§ **TO DO**
All of the entries below should be returned verbatim, apart from the pictures.

Collected data entries:
────

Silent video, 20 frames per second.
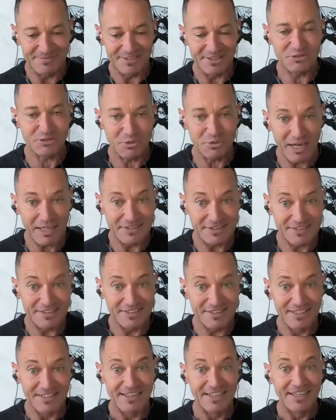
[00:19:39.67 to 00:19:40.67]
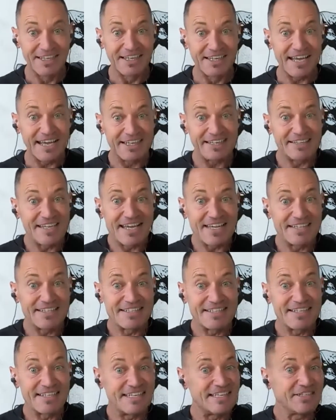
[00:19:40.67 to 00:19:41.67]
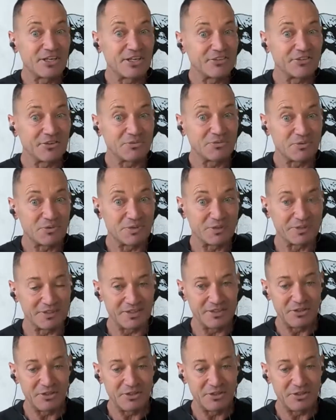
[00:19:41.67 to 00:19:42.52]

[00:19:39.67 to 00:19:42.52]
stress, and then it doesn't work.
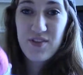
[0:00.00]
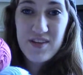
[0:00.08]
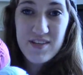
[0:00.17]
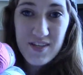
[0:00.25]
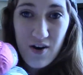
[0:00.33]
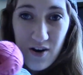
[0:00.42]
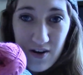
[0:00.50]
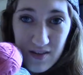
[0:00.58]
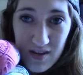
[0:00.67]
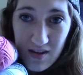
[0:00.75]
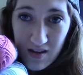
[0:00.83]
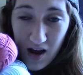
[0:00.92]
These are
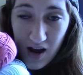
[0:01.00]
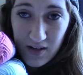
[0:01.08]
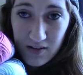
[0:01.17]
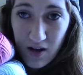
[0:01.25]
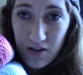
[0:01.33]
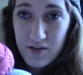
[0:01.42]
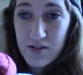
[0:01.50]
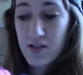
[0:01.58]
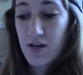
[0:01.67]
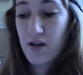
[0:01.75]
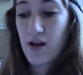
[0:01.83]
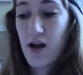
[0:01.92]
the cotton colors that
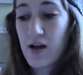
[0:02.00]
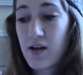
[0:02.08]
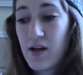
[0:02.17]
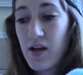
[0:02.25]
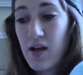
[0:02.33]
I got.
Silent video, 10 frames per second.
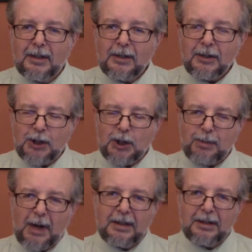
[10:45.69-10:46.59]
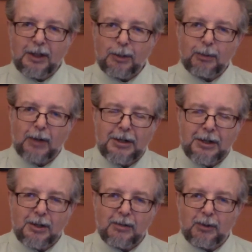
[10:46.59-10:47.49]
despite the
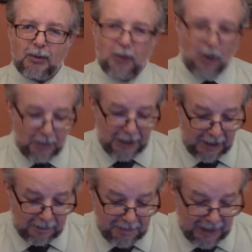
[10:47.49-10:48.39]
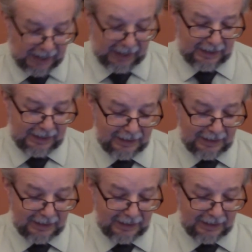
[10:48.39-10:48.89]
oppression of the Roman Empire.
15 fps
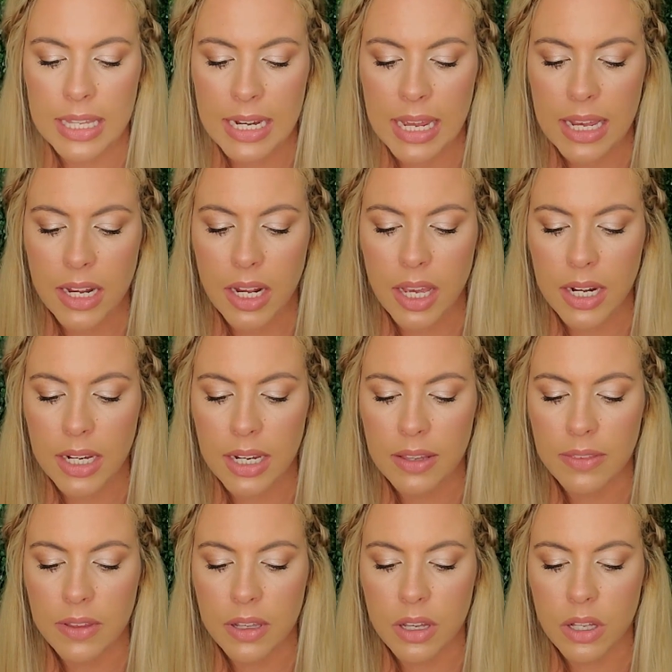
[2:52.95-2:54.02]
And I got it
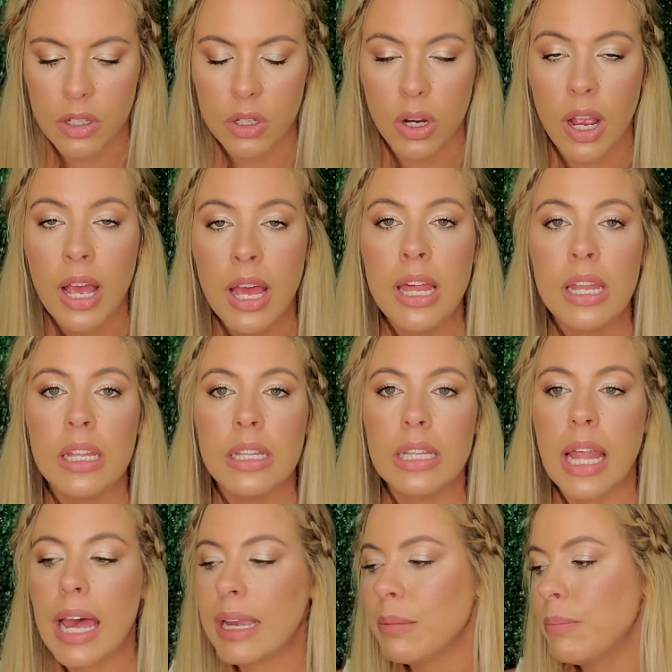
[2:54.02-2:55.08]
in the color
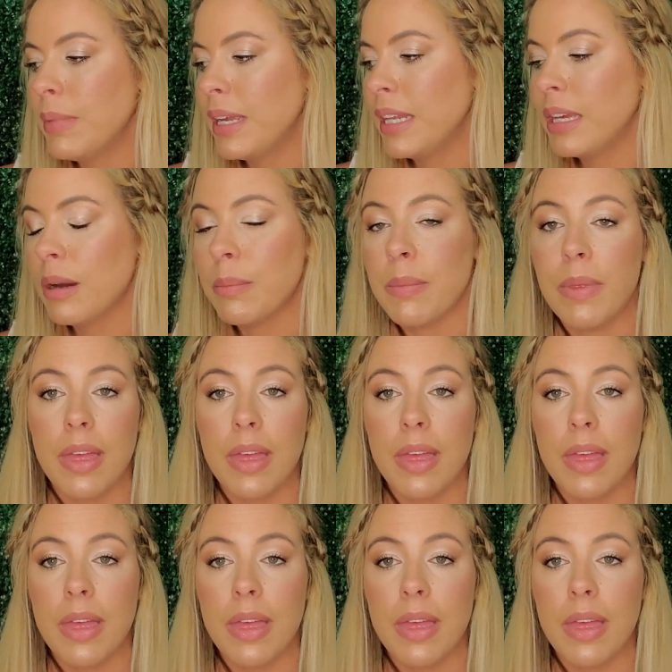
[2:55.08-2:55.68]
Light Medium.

────

§ **RESPONSE TO THIS EXERCISE**
Silent video, 20 frames per second.
[00:19:39.67 to 00:19:40.67]
[00:19:40.67 to 00:19:41.67]
[00:19:41.67 to 00:19:42.52]

[00:19:39.67 to 00:19:42.52]
stress, and then it doesn't work.
[0:00.00]
[0:00.08]
[0:00.17]
[0:00.25]
[0:00.33]
[0:00.42]
[0:00.50]
[0:00.58]
[0:00.67]
[0:00.75]
[0:00.83]
[0:00.92]
These are
[0:01.00]
[0:01.08]
[0:01.17]
[0:01.25]
[0:01.33]
[0:01.42]
[0:01.50]
[0:01.58]
[0:01.67]
[0:01.75]
[0:01.83]
[0:01.92]
the cotton colors that
[0:02.00]
[0:02.08]
[0:02.17]
[0:02.25]
[0:02.33]
I got.
Silent video, 10 frames per second.
[10:45.69-10:46.59]
[10:46.59-10:47.49]
despite the
[10:47.49-10:48.39]
[10:48.39-10:48.89]
oppression of the Roman Empire.
15 fps
[2:52.95-2:54.02]
And I got it
[2:54.02-2:55.08]
in the color
[2:55.08-2:55.68]
Light Medium.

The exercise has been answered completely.